Pensioni

Soglia Ape: accesso ai lavoratori che avranno 20 anni di contributi versati

Con la riforma legge pensioni e legge stabilità sono andate incontro ai cittadini. “La soglia dell’APE social è uno di quegli elementi su cui stiamo facendo simulazioni per non fare cose non fatte bene”. Lo ha affermato il Ministro del Lavoro Giuliano Poletti. Il Governo sta pensando anche a una serie di interventi a favore delle rendite basse. Si pensa all’estensione della quattordicesima a 3,3 milioni di persone. Parliamo dei pensionati ultra 64enni con redditi complessivi personali fino 1.000 euro al mese. Rappresenta due volte il trattamento minimo nella gestione Inps. Circa le pensioni ultimissime news si aspettano a breve.

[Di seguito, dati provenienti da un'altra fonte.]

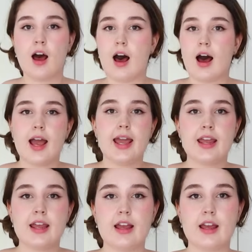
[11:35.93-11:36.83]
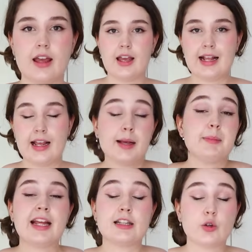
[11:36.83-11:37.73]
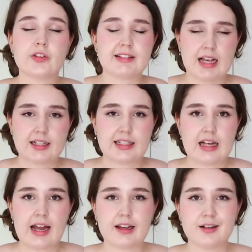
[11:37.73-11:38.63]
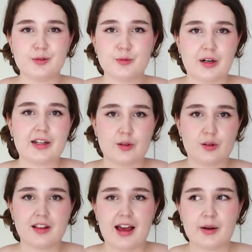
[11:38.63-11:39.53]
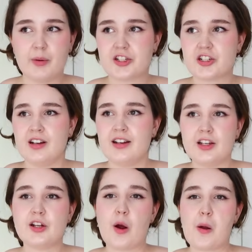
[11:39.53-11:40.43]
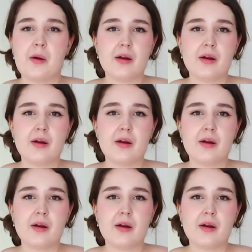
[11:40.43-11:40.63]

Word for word: I, it, it looks exactly like what it looked like, which, you know,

La riforma lavoratori e pensionati non li ha accontentati a fondo. “Potranno accedere all’APE sociale i lavoratori che abbiano almeno 30 anni di contributi se disoccupati, invalidi o con di parenti 1° grado con disabilità grave, oppure per chi avrà raggiunto i 36 anni di contributi facendo dei lavori cosiddetti pesanti”. Si tratta di “categorie di lavoratori che potranno andare in pensione fino a tre anni prima senza nessun onere, fino a 1.500 euro lordi di pensione”.

Ape volontaria

Per l’APE volontaria, “potranno accedere i lavoratori che avranno 20 anni di contributi versati, in questo caso la rata di restituzione del prestito andrà di media dal 4,6% al 4,7%. L’APE aziendale ha gli stessi meccanismi di funzionamento di quella volontaria, ma le rate di restituzione del prestito saranno a carico dell’azienda”. Sulle carriere discontinue: “tutti gli iscritti presso due o più forme di assicurazione obbligatoria avranno diritto al cumulo gratuito dei contributi ai fini della pensione anticipata e di vecchiaia”.

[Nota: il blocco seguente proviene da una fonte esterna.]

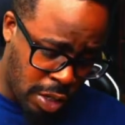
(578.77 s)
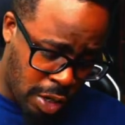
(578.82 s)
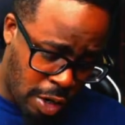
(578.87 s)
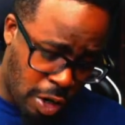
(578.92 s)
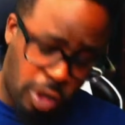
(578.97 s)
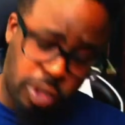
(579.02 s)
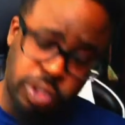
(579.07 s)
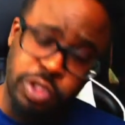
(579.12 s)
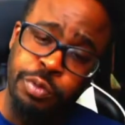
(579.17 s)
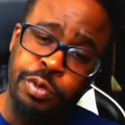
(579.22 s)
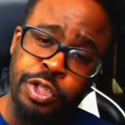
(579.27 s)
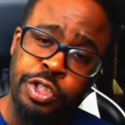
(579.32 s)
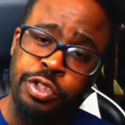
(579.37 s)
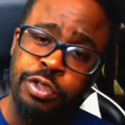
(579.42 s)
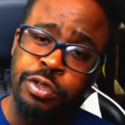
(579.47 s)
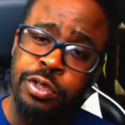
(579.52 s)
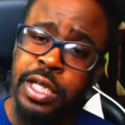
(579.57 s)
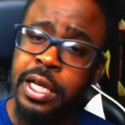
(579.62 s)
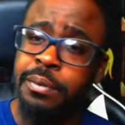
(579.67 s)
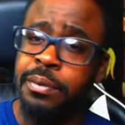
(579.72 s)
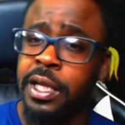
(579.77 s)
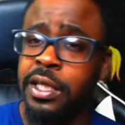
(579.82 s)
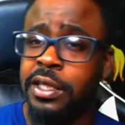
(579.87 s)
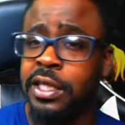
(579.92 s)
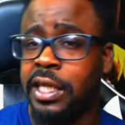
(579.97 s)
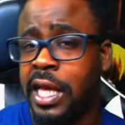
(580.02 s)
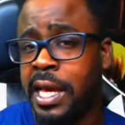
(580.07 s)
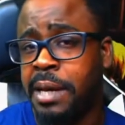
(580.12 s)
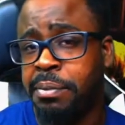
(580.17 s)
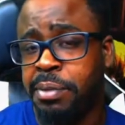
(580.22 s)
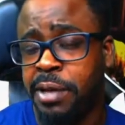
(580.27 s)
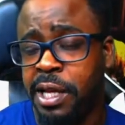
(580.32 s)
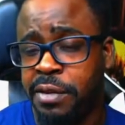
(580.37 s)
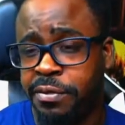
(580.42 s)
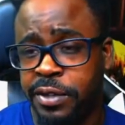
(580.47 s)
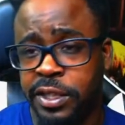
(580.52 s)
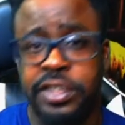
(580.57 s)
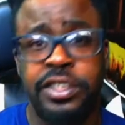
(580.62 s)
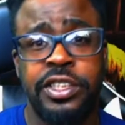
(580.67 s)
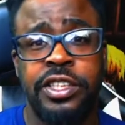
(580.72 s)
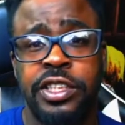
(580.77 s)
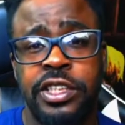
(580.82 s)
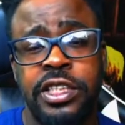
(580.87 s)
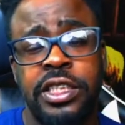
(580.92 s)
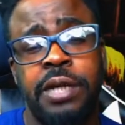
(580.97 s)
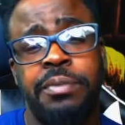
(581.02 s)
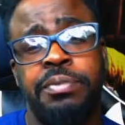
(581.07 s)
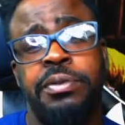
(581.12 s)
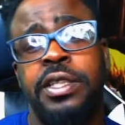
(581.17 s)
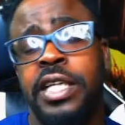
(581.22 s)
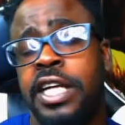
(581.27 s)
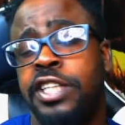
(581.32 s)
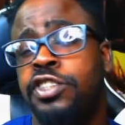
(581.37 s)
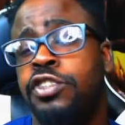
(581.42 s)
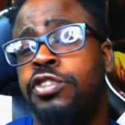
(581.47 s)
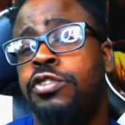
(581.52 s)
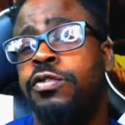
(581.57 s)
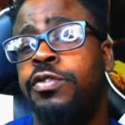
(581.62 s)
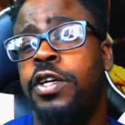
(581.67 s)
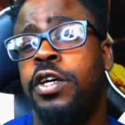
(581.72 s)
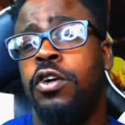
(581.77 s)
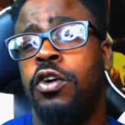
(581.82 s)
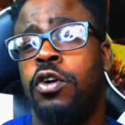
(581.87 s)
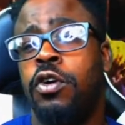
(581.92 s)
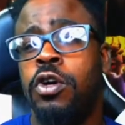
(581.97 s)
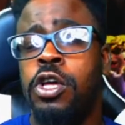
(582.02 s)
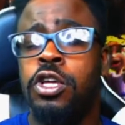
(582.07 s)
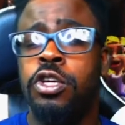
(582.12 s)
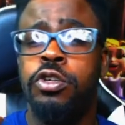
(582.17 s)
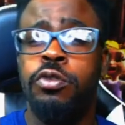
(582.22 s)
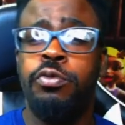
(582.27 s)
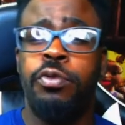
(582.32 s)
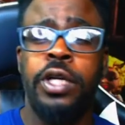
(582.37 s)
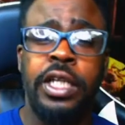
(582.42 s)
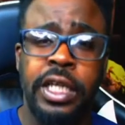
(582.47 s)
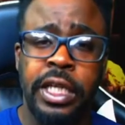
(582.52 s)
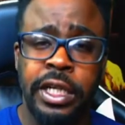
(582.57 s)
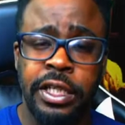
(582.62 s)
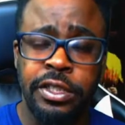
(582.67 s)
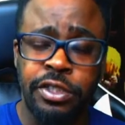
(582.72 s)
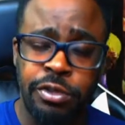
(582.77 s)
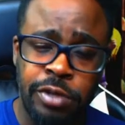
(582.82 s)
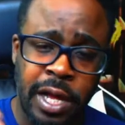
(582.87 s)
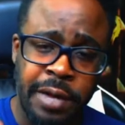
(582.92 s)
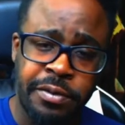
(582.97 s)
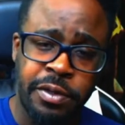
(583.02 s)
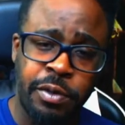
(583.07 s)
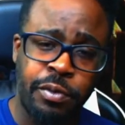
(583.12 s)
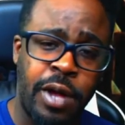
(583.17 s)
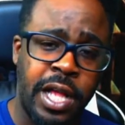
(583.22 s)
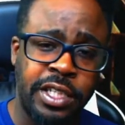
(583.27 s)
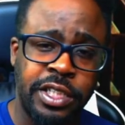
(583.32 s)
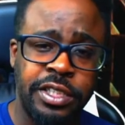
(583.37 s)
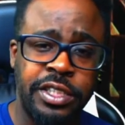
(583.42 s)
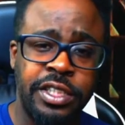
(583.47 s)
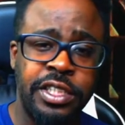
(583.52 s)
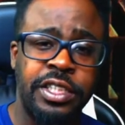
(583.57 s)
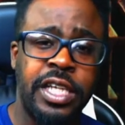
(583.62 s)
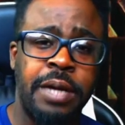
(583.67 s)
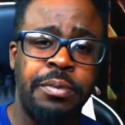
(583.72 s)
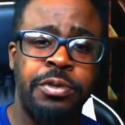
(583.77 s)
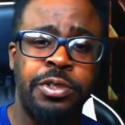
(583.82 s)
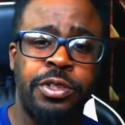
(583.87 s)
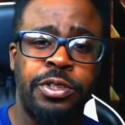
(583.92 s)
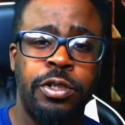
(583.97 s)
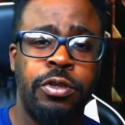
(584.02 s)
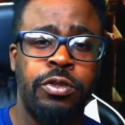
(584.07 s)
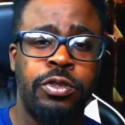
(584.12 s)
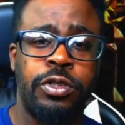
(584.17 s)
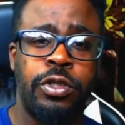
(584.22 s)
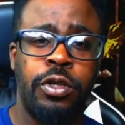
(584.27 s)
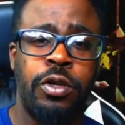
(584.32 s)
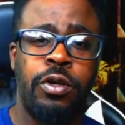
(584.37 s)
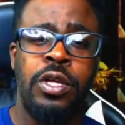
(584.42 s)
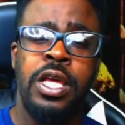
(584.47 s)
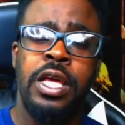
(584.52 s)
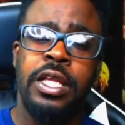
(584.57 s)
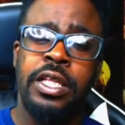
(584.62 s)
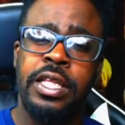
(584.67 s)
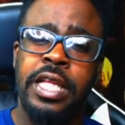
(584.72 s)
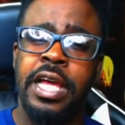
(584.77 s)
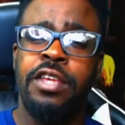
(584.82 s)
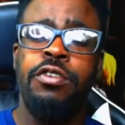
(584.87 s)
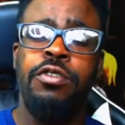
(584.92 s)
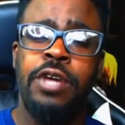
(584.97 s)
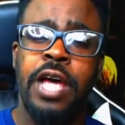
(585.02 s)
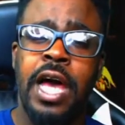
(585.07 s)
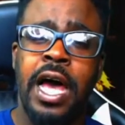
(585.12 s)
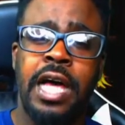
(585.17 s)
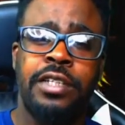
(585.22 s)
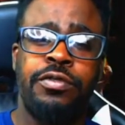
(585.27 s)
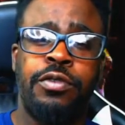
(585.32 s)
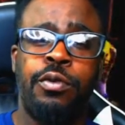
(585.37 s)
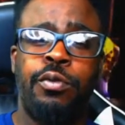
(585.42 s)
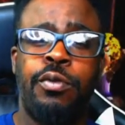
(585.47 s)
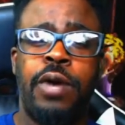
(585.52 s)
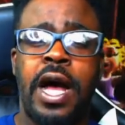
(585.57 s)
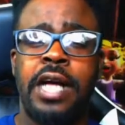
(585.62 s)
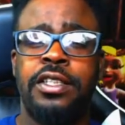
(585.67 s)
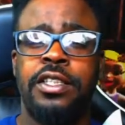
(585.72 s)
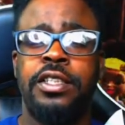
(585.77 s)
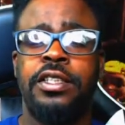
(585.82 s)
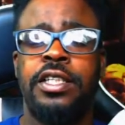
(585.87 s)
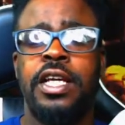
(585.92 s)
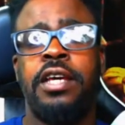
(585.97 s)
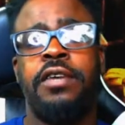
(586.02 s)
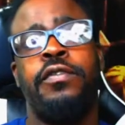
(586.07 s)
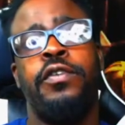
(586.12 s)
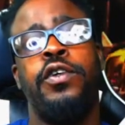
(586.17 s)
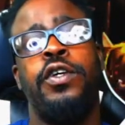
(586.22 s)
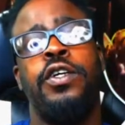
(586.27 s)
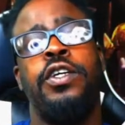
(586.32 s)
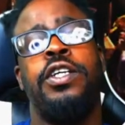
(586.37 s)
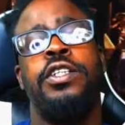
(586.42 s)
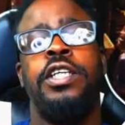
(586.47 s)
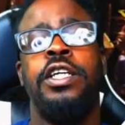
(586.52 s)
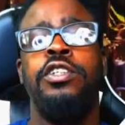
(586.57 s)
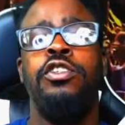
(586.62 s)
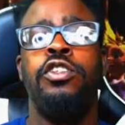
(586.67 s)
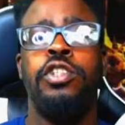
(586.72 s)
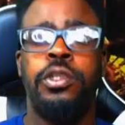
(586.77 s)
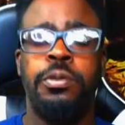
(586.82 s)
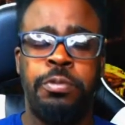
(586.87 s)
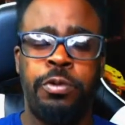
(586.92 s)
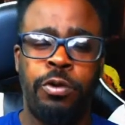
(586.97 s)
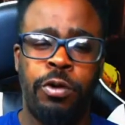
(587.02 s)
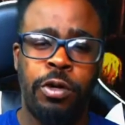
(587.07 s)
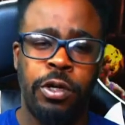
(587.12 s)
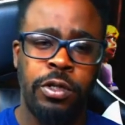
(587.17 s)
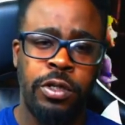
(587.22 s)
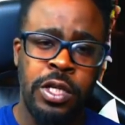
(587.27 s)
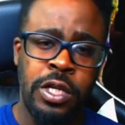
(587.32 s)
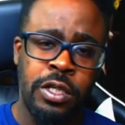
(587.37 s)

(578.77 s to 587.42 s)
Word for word: Also, what do you think about the gameplay footage? Is it something that you feel you want to get into after watching this episode? So, thank you guys for watching. Thank you for your continued support.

Il Sottosegretario Tommaso Nannicini ha spiegato che saranno circa 25mila i lavoratori precoci che ogni anno potranno avere accesso alla quiescenza tramite la Quota 41, per arrivare quindi ad una platea totale di circa 50mila persone nel biennio di sperimentazione. Accederanno all’Ape Social circa 35mila persone (70mila nel biennio). L’APE per le aziende prevede che dovrà essere il datore di lavoro a farsi carico della futura penalizzazione.